This repository contains all code and bioinformatics pipelines to reproduce the analysis of Analysis of the limited M. tuberculosis pangenome reveals potential pitfalls of pan-genome analysis approaches.

All initial bioinformatics processing (such as assembly, alignment, annotation, and pan-genome estimation) was implemented using the Snakemake workflow engine, while downstream data processing and analysis is available in Python based Jupyter notebooks.

Contents

Installation

All dependencies needed to reproduce this analysis can be installed via Conda .

# 1) Clone repository
git clone https://github.com/farhat-lab/mtb-pg-benchmarking-2024paper

# 2) Create a conda environment named 'CoreEnv_PG_V1'
cd mtb-pg-benchmarking-2024paper/

conda env create --file CondaEnvs/CoreEnv_PG_V1.yml -n CoreEnv_PG_V1

# 3) Activate environment (used for SnakeMake pipeline and data analysis)
conda activate CoreEnv_PG_V1

Snakemake pipelines

All data processing starting from raw reads (FASTQ) was orchestrated using the Snakemake workflow system.

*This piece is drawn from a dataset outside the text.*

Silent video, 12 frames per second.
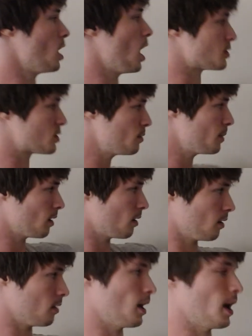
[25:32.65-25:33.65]

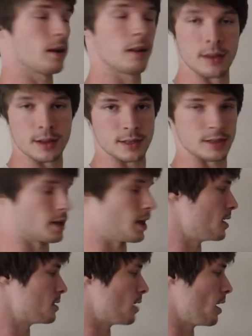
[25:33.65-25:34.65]
Assuming that this is the case,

Refer to the Snakemake directory's README.md for detailed usage of each pipeline.

Data Analysis

The DataAnalysis/ directory contains Jupyter notebooks for downstream data processing, table generation, and figure generation related to this work.

Data analysis can be run after initial assembly, annotation, and analysis pipelines have been run. (Alternatively, processed pipeline outputs can be downloaded.)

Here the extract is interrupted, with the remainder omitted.